Toremifene (
Fareston)-a novel antiestrogenic
drug with a
triphenylethylene structure-is effective in the treatment of postmenopausal
breast cancer patients. It can be safely given even at high doses of up to 300 mg/day. The purpose of the present study was to investigate the effect and tolerability of high-dose
toremifene in the treatment of patients with advanced
renal-cell carcinoma (RCC). A total of 36 patients started treatment with
toremifene at 300 mg/day, including 26 men and 10 women. Their mean age was 56 years (range 35-75 years). In all, 19 patients were nephrectomized. One patient was not evaluable for response because of insufficient treatment time. The response rate was 17%, including one complete response (CR, 3%) lasting for 121+ weeks and five partial responses (PRs, 14%) with a mean duration of 40+ weeks. Ten cases of no change (NC, 28%) had a mean duration of 24 weeks. There was no significant difference in the response rate when patients with lung
metastases alone were compared with patients showing
metastases of other sites with or without lung
metastases.

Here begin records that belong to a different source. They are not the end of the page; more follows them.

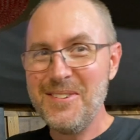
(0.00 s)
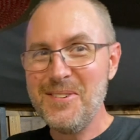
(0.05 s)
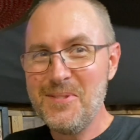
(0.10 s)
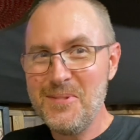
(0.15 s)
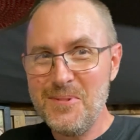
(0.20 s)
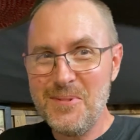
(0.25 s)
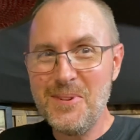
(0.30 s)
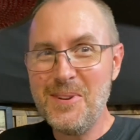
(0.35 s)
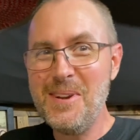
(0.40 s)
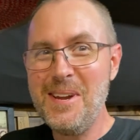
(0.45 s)

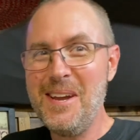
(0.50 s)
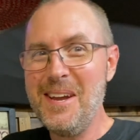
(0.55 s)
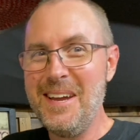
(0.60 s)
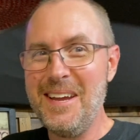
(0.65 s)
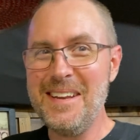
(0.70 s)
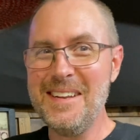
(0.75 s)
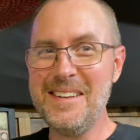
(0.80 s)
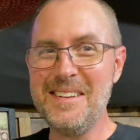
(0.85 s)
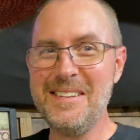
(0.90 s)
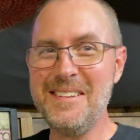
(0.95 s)
All
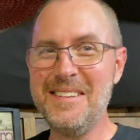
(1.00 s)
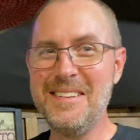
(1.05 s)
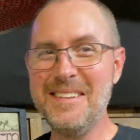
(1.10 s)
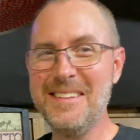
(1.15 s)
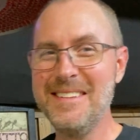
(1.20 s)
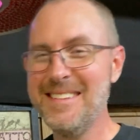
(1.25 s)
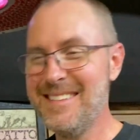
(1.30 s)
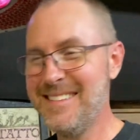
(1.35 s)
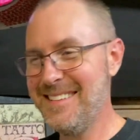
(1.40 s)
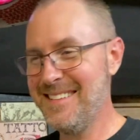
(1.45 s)
right.
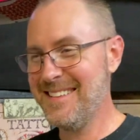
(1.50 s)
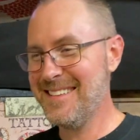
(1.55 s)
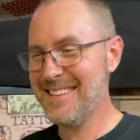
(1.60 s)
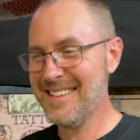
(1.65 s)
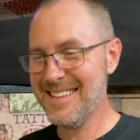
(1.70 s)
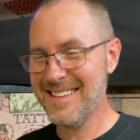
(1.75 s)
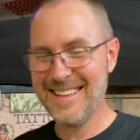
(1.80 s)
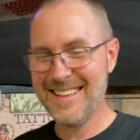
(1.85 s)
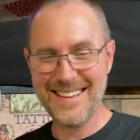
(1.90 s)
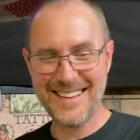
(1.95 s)

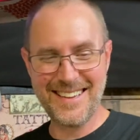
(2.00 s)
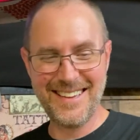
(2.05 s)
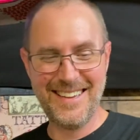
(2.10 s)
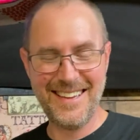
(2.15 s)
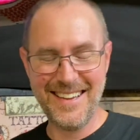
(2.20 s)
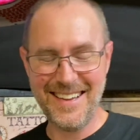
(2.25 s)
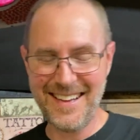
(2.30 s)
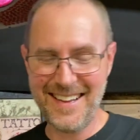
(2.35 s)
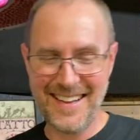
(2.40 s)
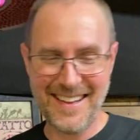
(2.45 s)

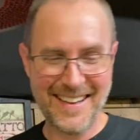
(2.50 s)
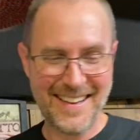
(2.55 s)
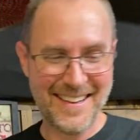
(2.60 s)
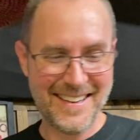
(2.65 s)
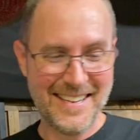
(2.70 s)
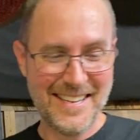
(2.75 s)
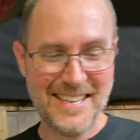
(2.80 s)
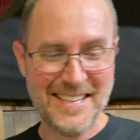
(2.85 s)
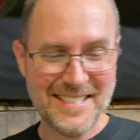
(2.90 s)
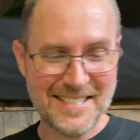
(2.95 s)
God,
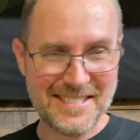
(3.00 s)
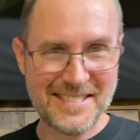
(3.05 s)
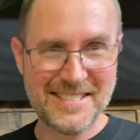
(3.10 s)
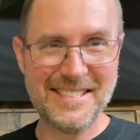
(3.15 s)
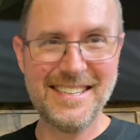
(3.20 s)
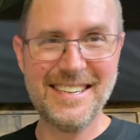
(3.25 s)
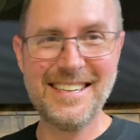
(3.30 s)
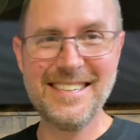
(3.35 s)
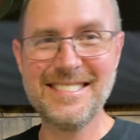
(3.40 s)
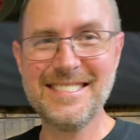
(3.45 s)

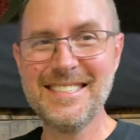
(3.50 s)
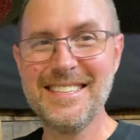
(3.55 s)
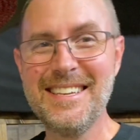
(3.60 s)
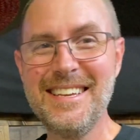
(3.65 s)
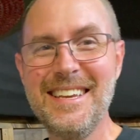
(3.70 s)
6.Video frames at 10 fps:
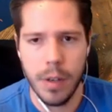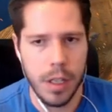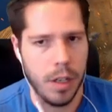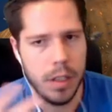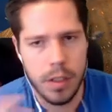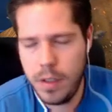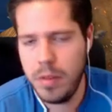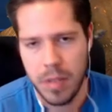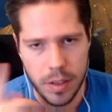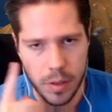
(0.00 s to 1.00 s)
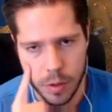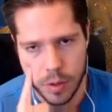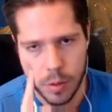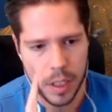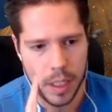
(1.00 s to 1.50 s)
whatnot. That's
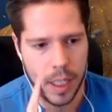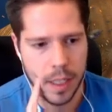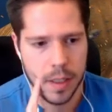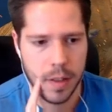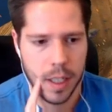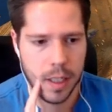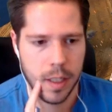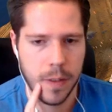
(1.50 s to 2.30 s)
also really nice, right?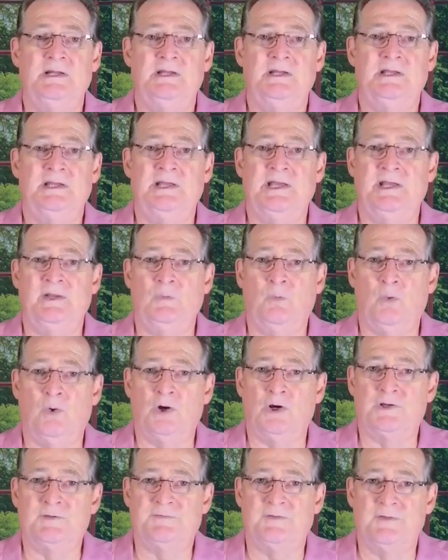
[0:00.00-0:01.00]
It
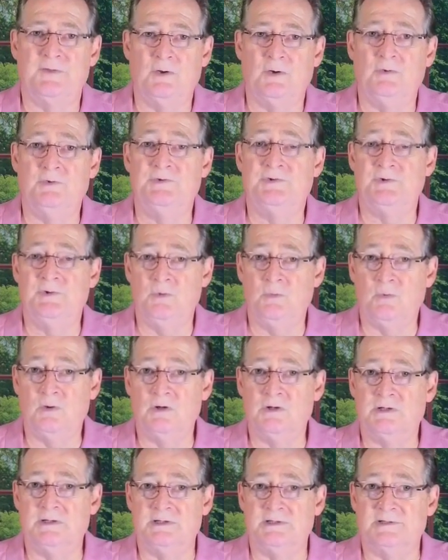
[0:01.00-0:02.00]
works for those who
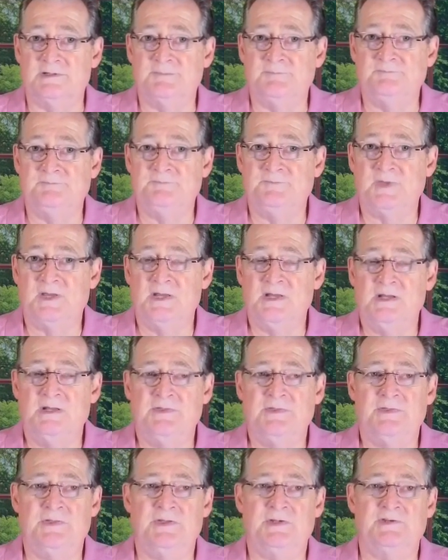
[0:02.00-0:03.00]
work it.
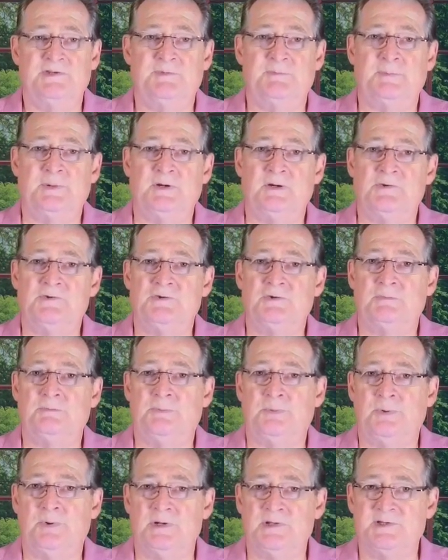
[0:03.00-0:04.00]
The spiritual
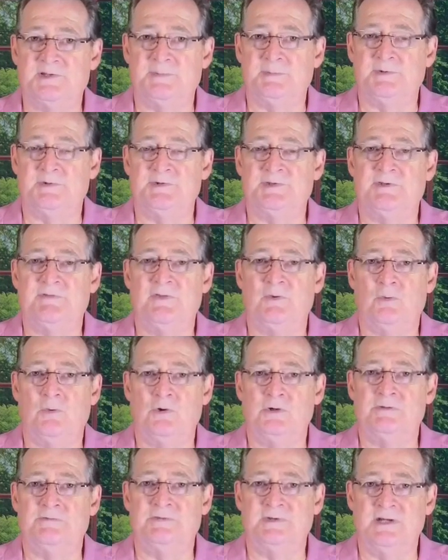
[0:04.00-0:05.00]
principles of the
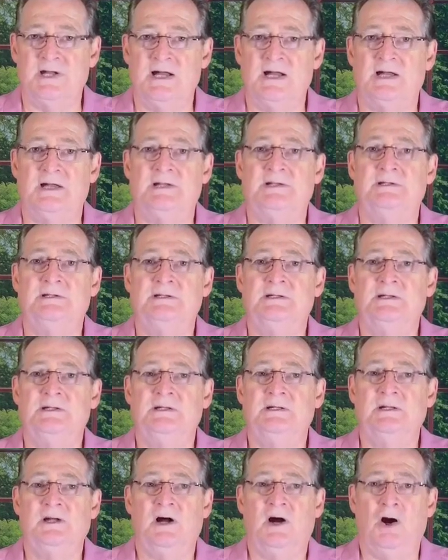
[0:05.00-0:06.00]
Word of God
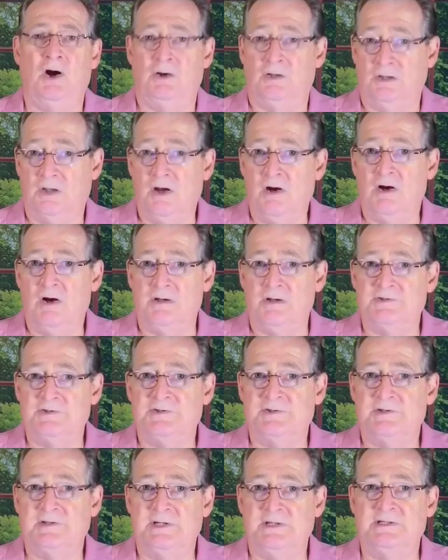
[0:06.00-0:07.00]
are
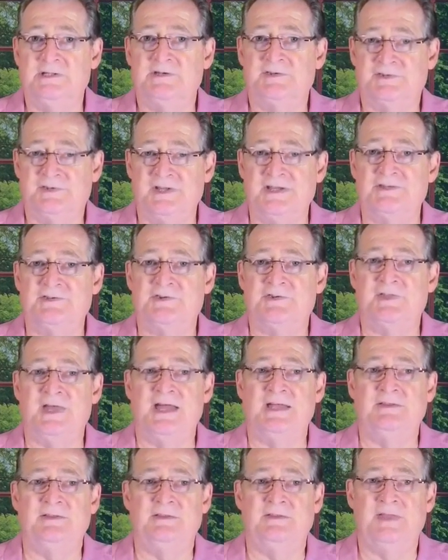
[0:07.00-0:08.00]
laws in the sense
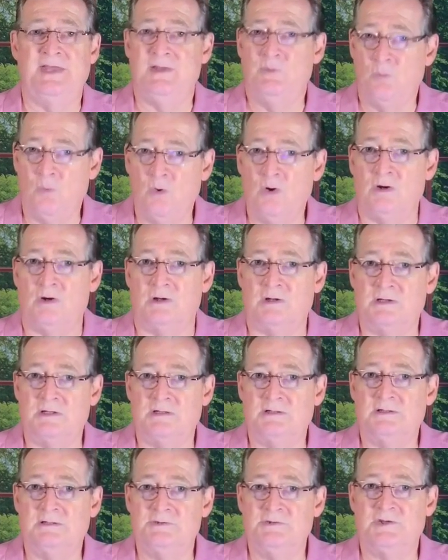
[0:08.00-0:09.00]
that they work
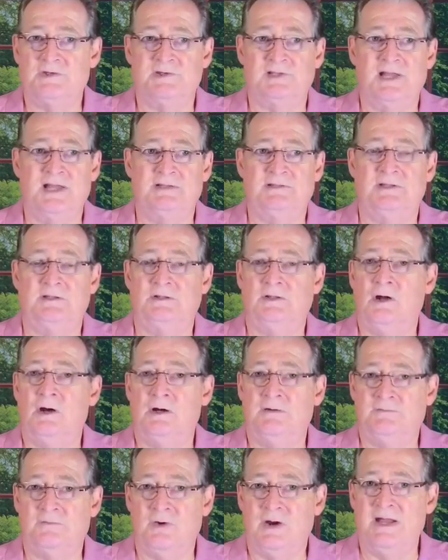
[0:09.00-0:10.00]
just like the law
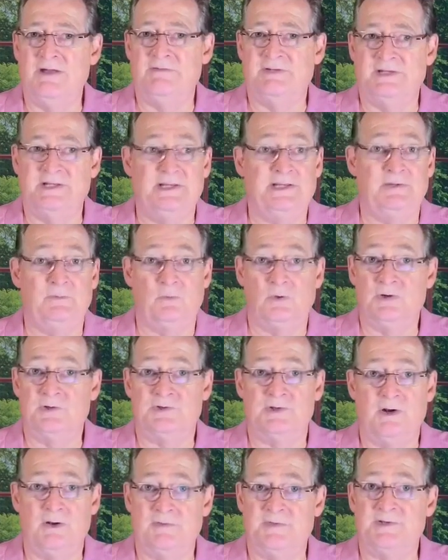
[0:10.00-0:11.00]
of gravity. It works
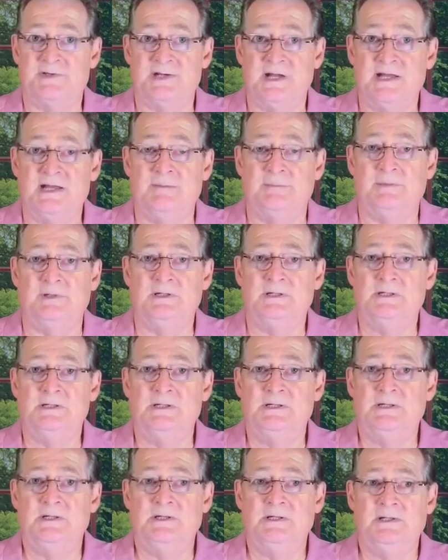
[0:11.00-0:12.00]
all the time.
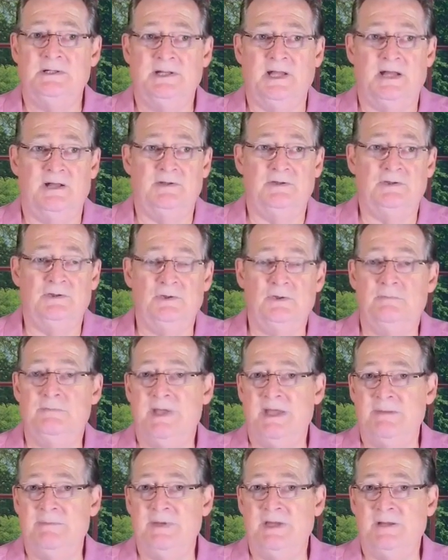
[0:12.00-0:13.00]
Now, you
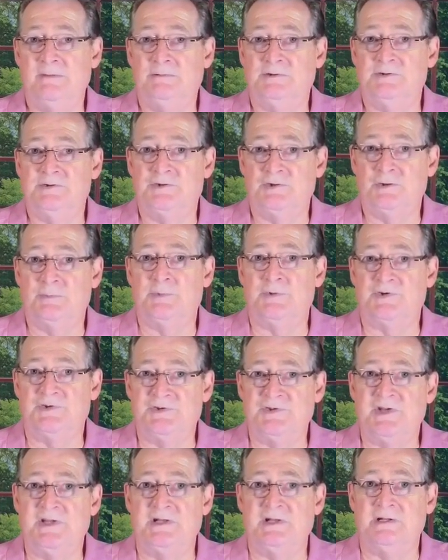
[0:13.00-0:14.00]
may be able to
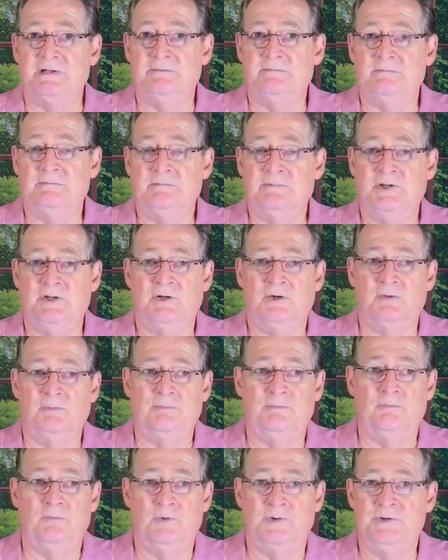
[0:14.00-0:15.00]
supersede it, you know,
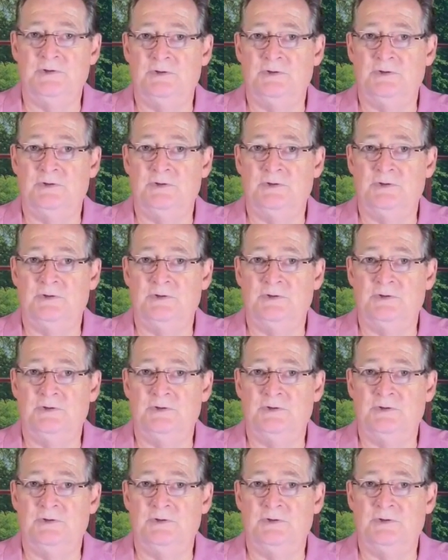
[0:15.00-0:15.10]
when you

Total
pain control was achieved in 45% of the patients who had
pain at the beginning of the treatment, and partial control was attained in 20%. Ten patients (28%) developed adverse reactions, which led to discontinuation of the treatment in one case. Blood samples were taken from 16 patients on days 0, 1, 3, 7, 14, and 28 for
drug analyses. The concentration of
toremifene and its main metabolites measured in serum were about 1.5 times that detected after a conventional dose of 60 mg/day. It can be concluded that high-dose
toremifene is an effective and safe
palliative treatment in advanced RCC.